Centrodestra a caccia di candidati Nei sondaggi Fd’I tallona la Lega

Per Milano cresce il pressing su Albertini che scioglierà la riserva domani. La coalizione vale quasi il 50%

di Ettore Maria Colombo

"Sono al lavoro per unire. La partita (delle amministrative, ndr) la chiudiamo in fretta e dappertutto" dice, e ripete, a ogni pie’ sospinto, Matteo Salvini. "Da parte nostra, nessun veto", ribatte Giorgia Meloni. I due ‘gemelli diversi’ del centrodestra – Matteo e Giorgia, leader di Lega e Fd’I – provano a seppellire l’ascia di guerra e tornano a parlarsi. Meloni, Tajani e Salvini si vedranno, finalmente, dopo molti mesi, mercoledì prossimo per sbloccare un tavolo, quello sulle prossime comunali, che gli sherpa dei tre partiti (Locatelli e Crippa per la Lega, La Russa, Donzelli e Lollobrigida per Fd’I, Gasparri e Ronzulli per FI), più quelli dei due partiti minori (Quagliariello per Cambiamo! di Toti, De Poli per l’Udc), l’altro giorno hanno soltanto sminato. Confermate le candidature dei sindaci uscenti in città come Pordenone e Trieste, e di fatto assegnata la Calabria a FI per l’attuale capogruppo alla Camera, Roberto Occhiuto, la panoramica sui 130 comuni al voto è stata "positiva", dicono tutti i partecipanti, ma non certo esaustiva. Il nodo riguarda tre città chiave: Roma, Milano e anche Bologna.

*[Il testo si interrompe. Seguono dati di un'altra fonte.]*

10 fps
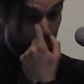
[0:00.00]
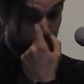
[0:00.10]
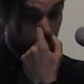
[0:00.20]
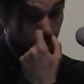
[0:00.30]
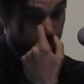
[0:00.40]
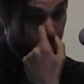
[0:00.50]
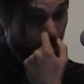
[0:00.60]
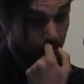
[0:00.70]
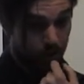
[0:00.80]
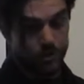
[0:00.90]
the
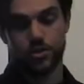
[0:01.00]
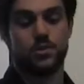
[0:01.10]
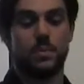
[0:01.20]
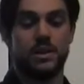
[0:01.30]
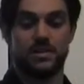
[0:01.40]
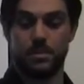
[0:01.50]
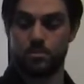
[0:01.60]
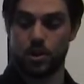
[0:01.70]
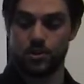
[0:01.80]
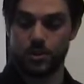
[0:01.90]
project, the Research by Design
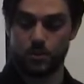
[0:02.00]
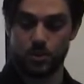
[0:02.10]
project,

La vittoria – con una ‘base d’asta’ che, per il centrodestra, parte come minimo dal 40%, a stare a tutti i sondaggi (la supermedia di Youtrend vede Fd’I in crescita al 18,5% a un passo dal Pd, Lega quasi al 22%, ma in leggero calo) – è a portata, se non fosse per il ‘neo’ dei nomi dei candidati. Ecco perché il pressing su nomi già noti – l’ex sindaco Gabriele Albertini a Milano e l’ex capo della Protezione civile, Guido Bertolaso a Roma – è tornato assai asfissiante. Torino e Napoli, invece, sono già state assegnate: l’imprenditore civico Paolo Damilano, sotto la Mole, è in corsa da mesi; a Napoli, è in campo il pm Catello Maresca.

La parola d’ordine di Lega e Fd’I resta ed è di puntare su nomi civici e, cioè, non legati a ristrette logiche di partito. Spiragli si vedono a Milano. Albertini, due volte sindaco, con una lettera aperta aveva detto di no, "mia moglie non vuole", ma ora si è auto-concesso tre giorni per "ripensarci" e fa sapere di aver parlato con Meloni e con Berlusconi: "Ora il quadro è completo, l’appoggio del centrodestra pure, ma mi prendo qualche ora di riflessione. Deciderò sabato (domani ndr)".

Bertolaso, invece, eterno candidato a Roma, non ne vuol sapere. "Meloni, Salvini e Tajani dovrebbero firmare un patto dal notaio sul mio nome" si era lasciato scappare giorni fa. Poi, via Facebook, aveva detto che, in buona sostanza, non dovevano "rompergli le p.". Concetto ripetuto a Salvini che lo ha chiamato più volte.

"Ovviamente, se non c’è Bertolaso, indicare il nome spetta a noi", avverte Meloni, che però ha qualche problema proprio in casa sua. Contraria alla candidatura di Fabio Rampelli, che viene dal mondo dello sport, oltre che della destra romana, e mentre Francesco Lollobrigida scalpita per candidarsi in Regione (dove però si voterà, ormai è chiaro, solo tra due anni) la leader di Fd’I rilancia nomi civici, come l’avvocato Enrico Michetti, che però non convince affatto Lega e Fd’I, ma ora starebbe per cambiare strategia e puntare su un politico. "L’importante è che non siano nomi di esordienti o nomi costruiti in laboratorio", ribattono dalle parti di Forza Italia, dove ritengono Maurizio Gasparri (ex colonnello di An) "un nome autorevole e spendibile". Il quale Gasparri chiede – e da giorni – "un nome di serie A" e lancia nell’agone il coordinatore nazionale, Antonio Tajani. Il quale, però, a sua volta, si limita per ora a rilanciare Bertolaso (e Albertini) e sottolinea che "senza FI non si vince". Il che magari è vero, ma i candidati, in ogni caso, li decidono Salvini e Meloni.